** ACTIVITY **
The records below must be output exactly, without pictures.

** Dataset entries **

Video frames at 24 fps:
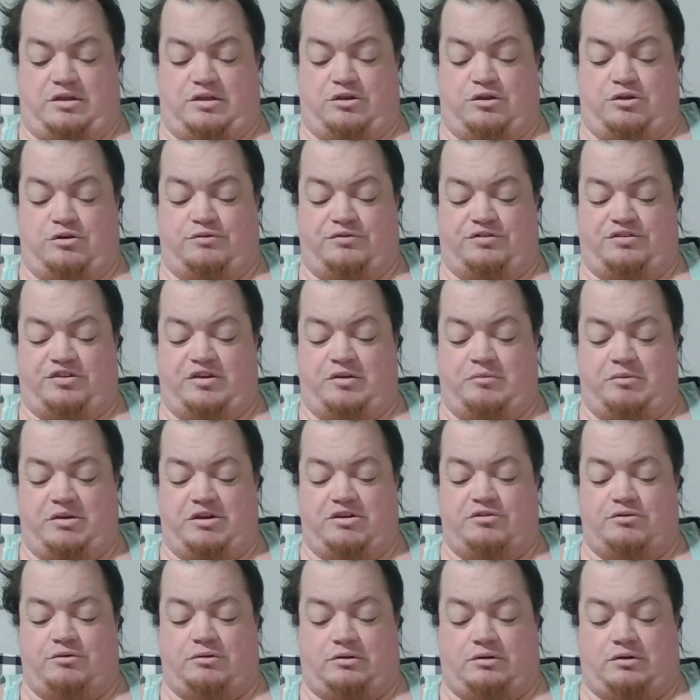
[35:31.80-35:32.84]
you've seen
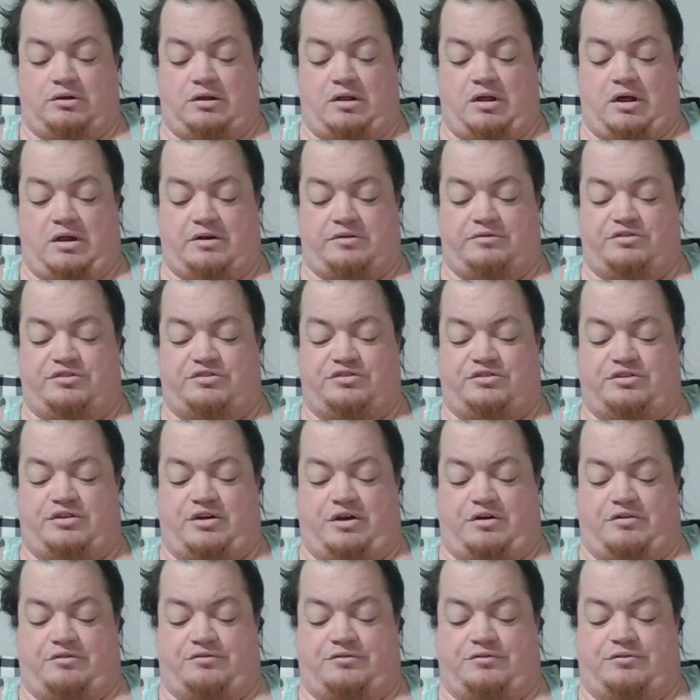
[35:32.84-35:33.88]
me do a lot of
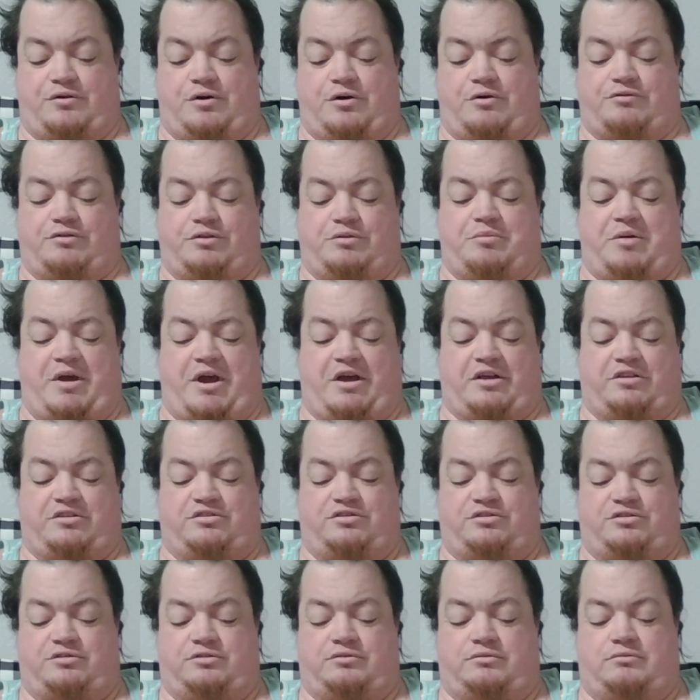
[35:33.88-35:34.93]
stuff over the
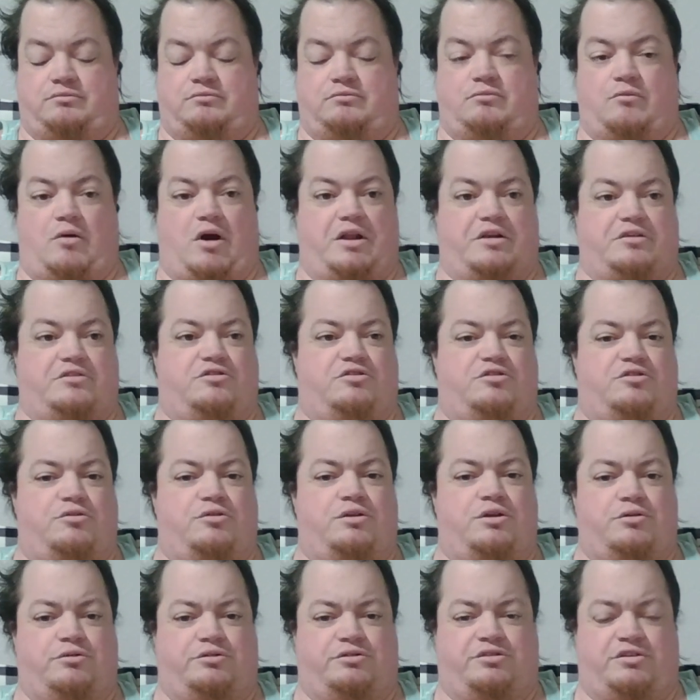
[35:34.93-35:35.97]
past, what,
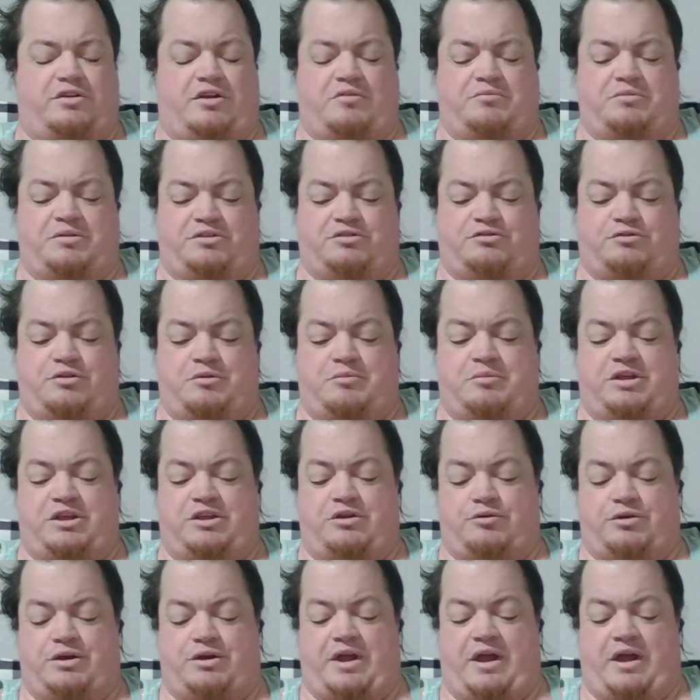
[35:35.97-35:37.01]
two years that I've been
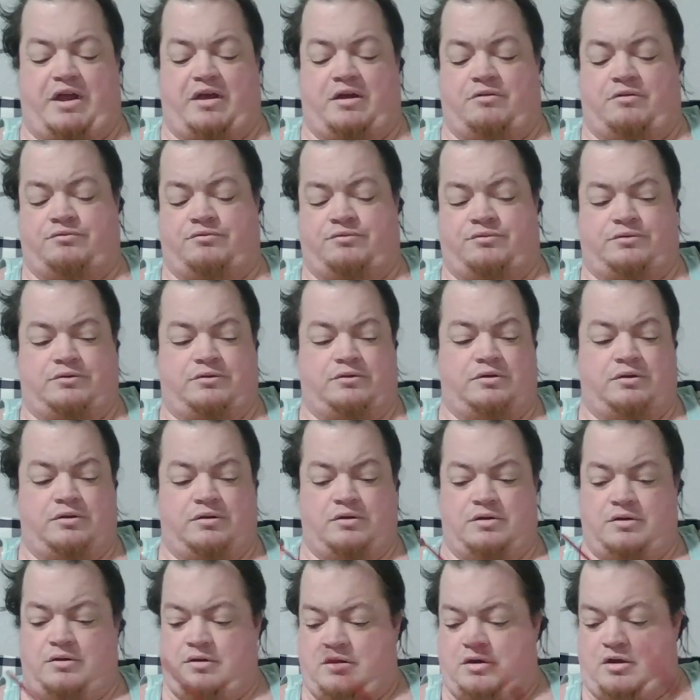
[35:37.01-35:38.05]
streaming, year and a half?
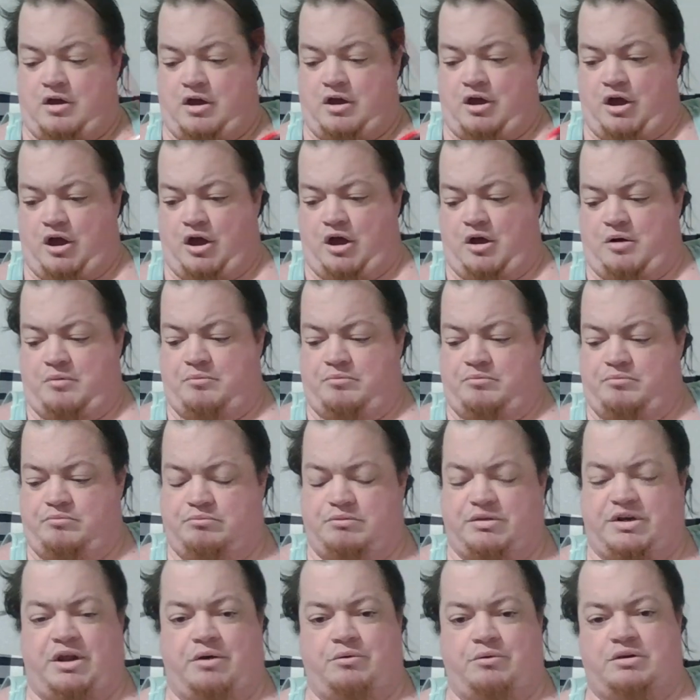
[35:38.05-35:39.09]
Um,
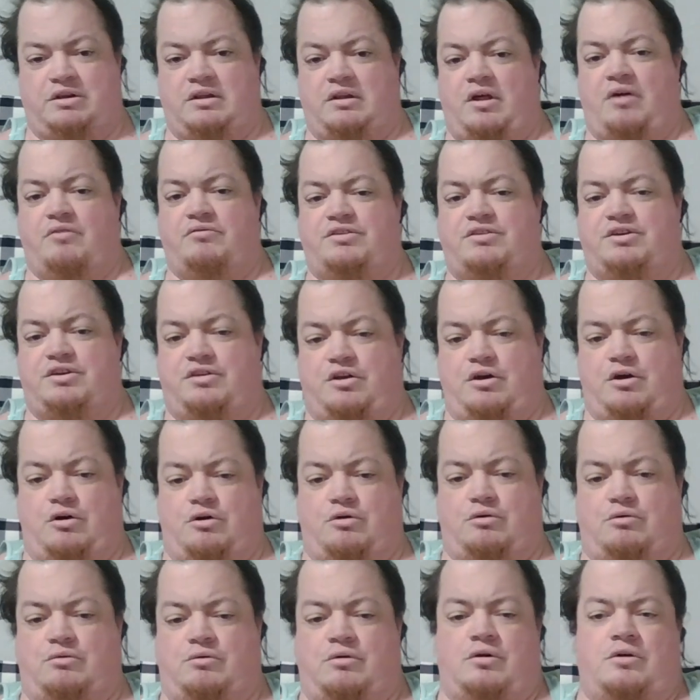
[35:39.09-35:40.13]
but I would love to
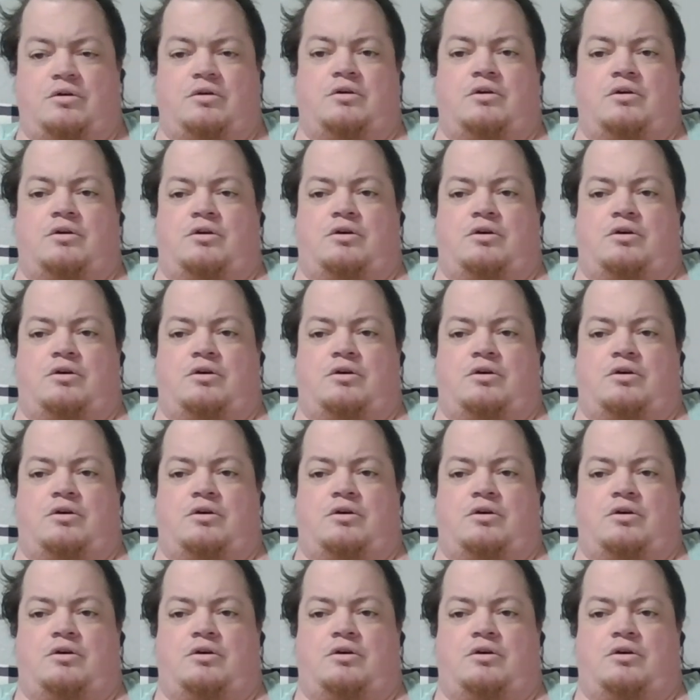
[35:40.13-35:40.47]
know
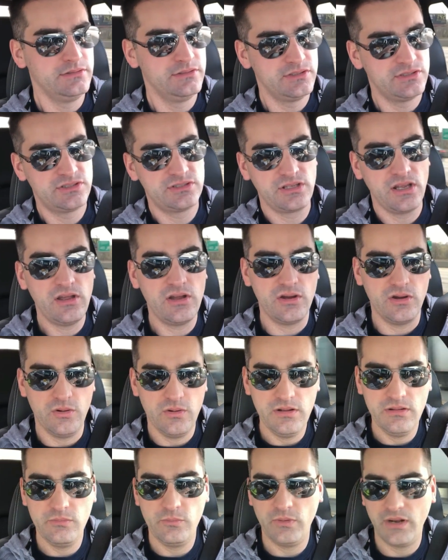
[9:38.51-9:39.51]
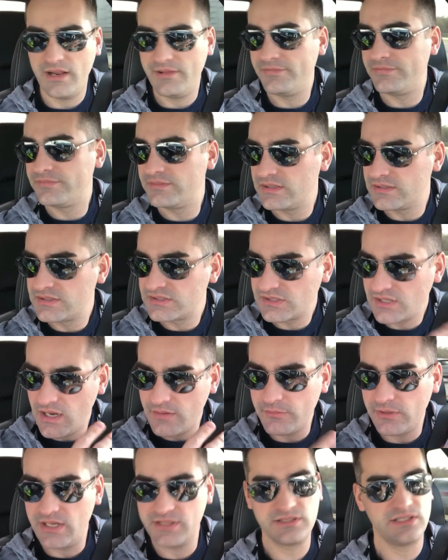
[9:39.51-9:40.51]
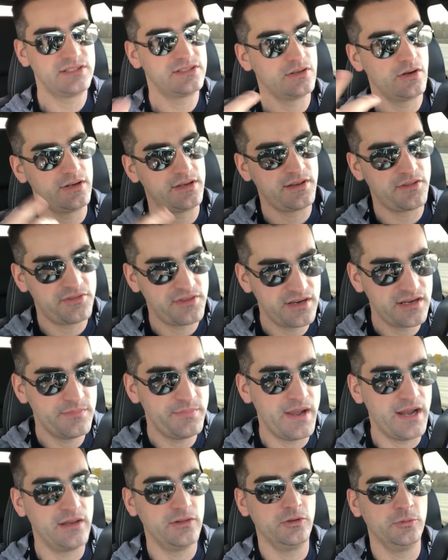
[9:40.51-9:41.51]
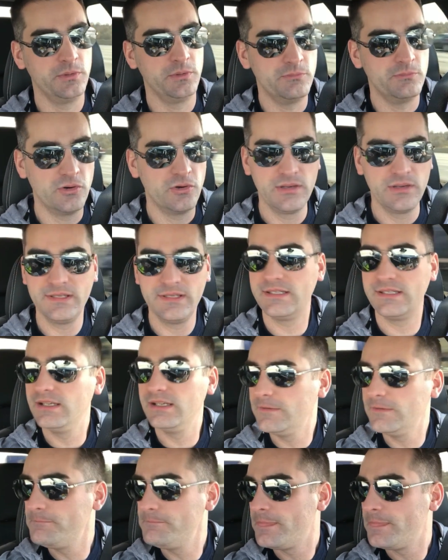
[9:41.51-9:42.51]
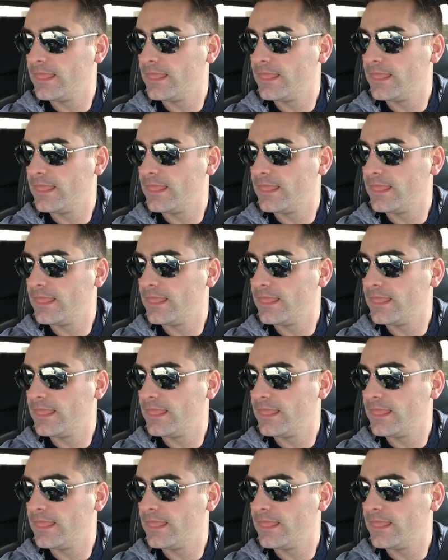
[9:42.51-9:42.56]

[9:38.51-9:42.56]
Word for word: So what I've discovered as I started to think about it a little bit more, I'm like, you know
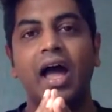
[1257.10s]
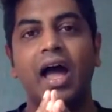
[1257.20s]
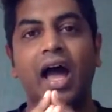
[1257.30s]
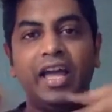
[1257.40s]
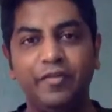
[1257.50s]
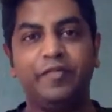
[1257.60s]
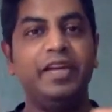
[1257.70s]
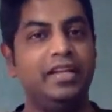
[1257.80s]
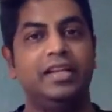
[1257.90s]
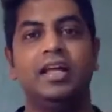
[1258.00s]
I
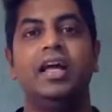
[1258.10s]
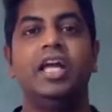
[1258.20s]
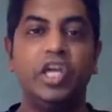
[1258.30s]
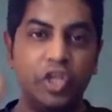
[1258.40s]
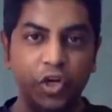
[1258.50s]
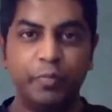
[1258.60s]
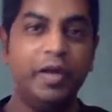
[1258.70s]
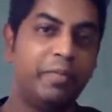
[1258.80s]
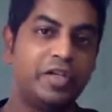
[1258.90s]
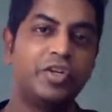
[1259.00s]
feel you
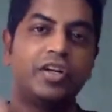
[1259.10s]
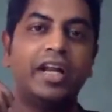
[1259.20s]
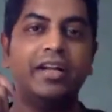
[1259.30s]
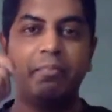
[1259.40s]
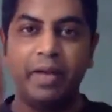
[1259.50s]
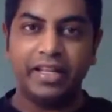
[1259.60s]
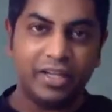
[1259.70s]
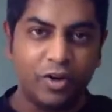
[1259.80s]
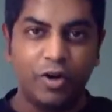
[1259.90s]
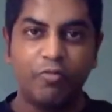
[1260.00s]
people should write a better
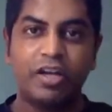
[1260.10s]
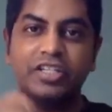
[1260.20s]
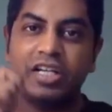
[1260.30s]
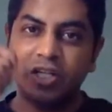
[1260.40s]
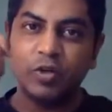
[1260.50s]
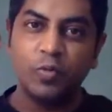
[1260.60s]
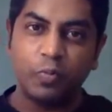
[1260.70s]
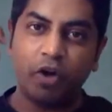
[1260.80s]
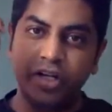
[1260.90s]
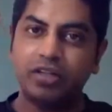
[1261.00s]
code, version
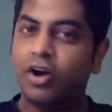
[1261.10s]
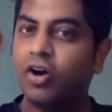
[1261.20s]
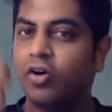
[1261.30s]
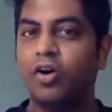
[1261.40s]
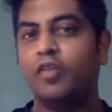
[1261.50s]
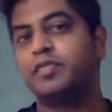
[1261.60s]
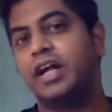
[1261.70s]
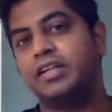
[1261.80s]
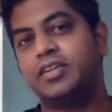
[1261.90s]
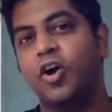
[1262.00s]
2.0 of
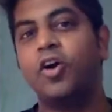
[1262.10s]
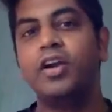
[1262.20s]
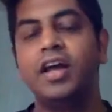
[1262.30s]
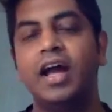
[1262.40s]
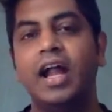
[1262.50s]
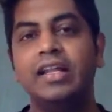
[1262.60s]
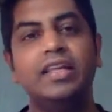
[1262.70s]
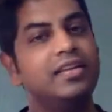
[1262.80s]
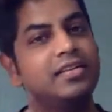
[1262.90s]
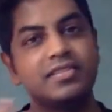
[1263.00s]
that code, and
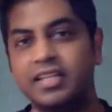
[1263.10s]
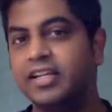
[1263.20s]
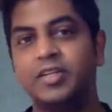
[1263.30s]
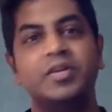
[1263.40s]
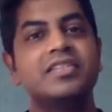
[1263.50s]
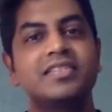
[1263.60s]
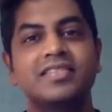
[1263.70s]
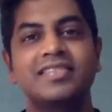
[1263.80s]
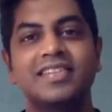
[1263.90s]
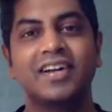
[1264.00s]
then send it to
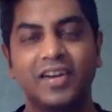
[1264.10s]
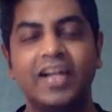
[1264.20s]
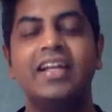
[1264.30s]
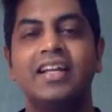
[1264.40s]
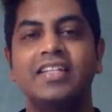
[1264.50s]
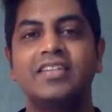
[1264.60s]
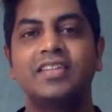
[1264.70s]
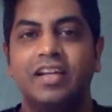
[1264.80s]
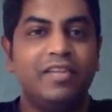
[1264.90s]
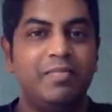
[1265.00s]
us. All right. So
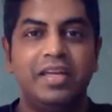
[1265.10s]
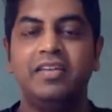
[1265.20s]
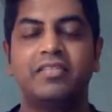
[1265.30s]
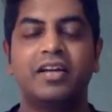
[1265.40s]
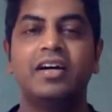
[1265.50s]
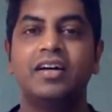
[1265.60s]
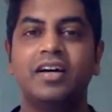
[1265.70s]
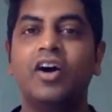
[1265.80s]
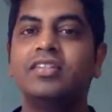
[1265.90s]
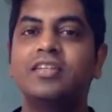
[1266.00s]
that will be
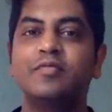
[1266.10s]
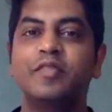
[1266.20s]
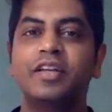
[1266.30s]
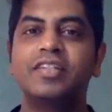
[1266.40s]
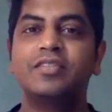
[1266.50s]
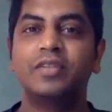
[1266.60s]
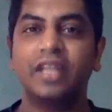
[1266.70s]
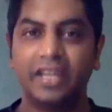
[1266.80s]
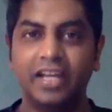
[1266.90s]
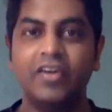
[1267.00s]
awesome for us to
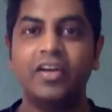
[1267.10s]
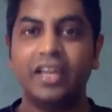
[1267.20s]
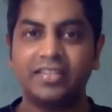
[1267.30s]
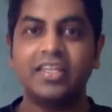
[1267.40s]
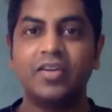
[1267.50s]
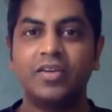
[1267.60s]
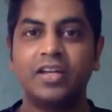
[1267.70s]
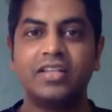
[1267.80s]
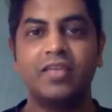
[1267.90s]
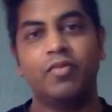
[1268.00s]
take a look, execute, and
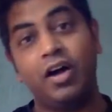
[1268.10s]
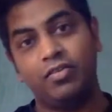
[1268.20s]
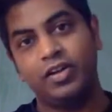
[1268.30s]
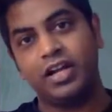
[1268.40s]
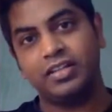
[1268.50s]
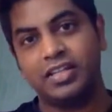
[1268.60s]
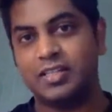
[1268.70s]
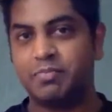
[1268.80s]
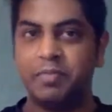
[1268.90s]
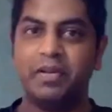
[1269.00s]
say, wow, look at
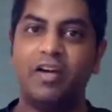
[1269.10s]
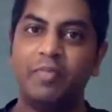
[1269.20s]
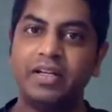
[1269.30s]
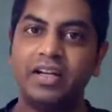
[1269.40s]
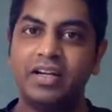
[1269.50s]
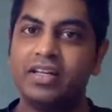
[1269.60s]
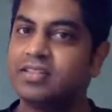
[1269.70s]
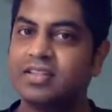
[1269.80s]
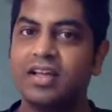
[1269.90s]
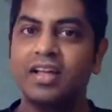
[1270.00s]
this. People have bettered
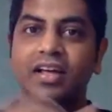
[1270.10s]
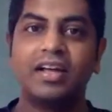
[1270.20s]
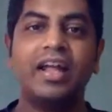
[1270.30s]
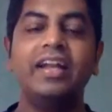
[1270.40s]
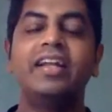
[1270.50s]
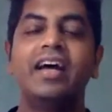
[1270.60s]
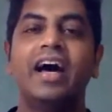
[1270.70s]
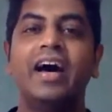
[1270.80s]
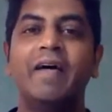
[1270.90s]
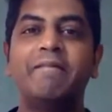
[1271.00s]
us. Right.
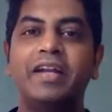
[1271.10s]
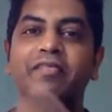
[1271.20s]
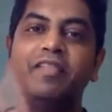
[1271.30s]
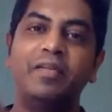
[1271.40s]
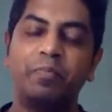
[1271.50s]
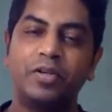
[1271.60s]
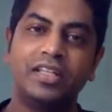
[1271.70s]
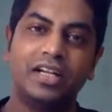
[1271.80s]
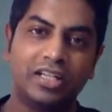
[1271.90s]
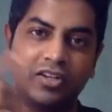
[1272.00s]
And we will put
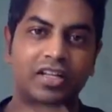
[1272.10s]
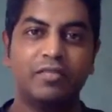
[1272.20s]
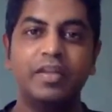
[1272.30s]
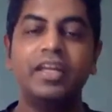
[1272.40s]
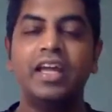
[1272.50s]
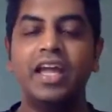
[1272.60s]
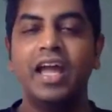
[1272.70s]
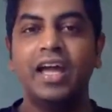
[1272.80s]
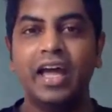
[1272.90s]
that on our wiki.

** YOUR RESPONSE **
Video frames at 24 fps:
[35:31.80-35:32.84]
you've seen
[35:32.84-35:33.88]
me do a lot of
[35:33.88-35:34.93]
stuff over the
[35:34.93-35:35.97]
past, what,
[35:35.97-35:37.01]
two years that I've been
[35:37.01-35:38.05]
streaming, year and a half?
[35:38.05-35:39.09]
Um,
[35:39.09-35:40.13]
but I would love to
[35:40.13-35:40.47]
know
[9:38.51-9:39.51]
[9:39.51-9:40.51]
[9:40.51-9:41.51]
[9:41.51-9:42.51]
[9:42.51-9:42.56]

[9:38.51-9:42.56]
Word for word: So what I've discovered as I started to think about it a little bit more, I'm like, you know
[1257.10s]
[1257.20s]
[1257.30s]
[1257.40s]
[1257.50s]
[1257.60s]
[1257.70s]
[1257.80s]
[1257.90s]
[1258.00s]
I
[1258.10s]
[1258.20s]
[1258.30s]
[1258.40s]
[1258.50s]
[1258.60s]
[1258.70s]
[1258.80s]
[1258.90s]
[1259.00s]
feel you
[1259.10s]
[1259.20s]
[1259.30s]
[1259.40s]
[1259.50s]
[1259.60s]
[1259.70s]
[1259.80s]
[1259.90s]
[1260.00s]
people should write a better
[1260.10s]
[1260.20s]
[1260.30s]
[1260.40s]
[1260.50s]
[1260.60s]
[1260.70s]
[1260.80s]
[1260.90s]
[1261.00s]
code, version
[1261.10s]
[1261.20s]
[1261.30s]
[1261.40s]
[1261.50s]
[1261.60s]
[1261.70s]
[1261.80s]
[1261.90s]
[1262.00s]
2.0 of
[1262.10s]
[1262.20s]
[1262.30s]
[1262.40s]
[1262.50s]
[1262.60s]
[1262.70s]
[1262.80s]
[1262.90s]
[1263.00s]
that code, and
[1263.10s]
[1263.20s]
[1263.30s]
[1263.40s]
[1263.50s]
[1263.60s]
[1263.70s]
[1263.80s]
[1263.90s]
[1264.00s]
then send it to
[1264.10s]
[1264.20s]
[1264.30s]
[1264.40s]
[1264.50s]
[1264.60s]
[1264.70s]
[1264.80s]
[1264.90s]
[1265.00s]
us. All right. So
[1265.10s]
[1265.20s]
[1265.30s]
[1265.40s]
[1265.50s]
[1265.60s]
[1265.70s]
[1265.80s]
[1265.90s]
[1266.00s]
that will be
[1266.10s]
[1266.20s]
[1266.30s]
[1266.40s]
[1266.50s]
[1266.60s]
[1266.70s]
[1266.80s]
[1266.90s]
[1267.00s]
awesome for us to
[1267.10s]
[1267.20s]
[1267.30s]
[1267.40s]
[1267.50s]
[1267.60s]
[1267.70s]
[1267.80s]
[1267.90s]
[1268.00s]
take a look, execute, and
[1268.10s]
[1268.20s]
[1268.30s]
[1268.40s]
[1268.50s]
[1268.60s]
[1268.70s]
[1268.80s]
[1268.90s]
[1269.00s]
say, wow, look at
[1269.10s]
[1269.20s]
[1269.30s]
[1269.40s]
[1269.50s]
[1269.60s]
[1269.70s]
[1269.80s]
[1269.90s]
[1270.00s]
this. People have bettered
[1270.10s]
[1270.20s]
[1270.30s]
[1270.40s]
[1270.50s]
[1270.60s]
[1270.70s]
[1270.80s]
[1270.90s]
[1271.00s]
us. Right.
[1271.10s]
[1271.20s]
[1271.30s]
[1271.40s]
[1271.50s]
[1271.60s]
[1271.70s]
[1271.80s]
[1271.90s]
[1272.00s]
And we will put
[1272.10s]
[1272.20s]
[1272.30s]
[1272.40s]
[1272.50s]
[1272.60s]
[1272.70s]
[1272.80s]
[1272.90s]
that on our wiki.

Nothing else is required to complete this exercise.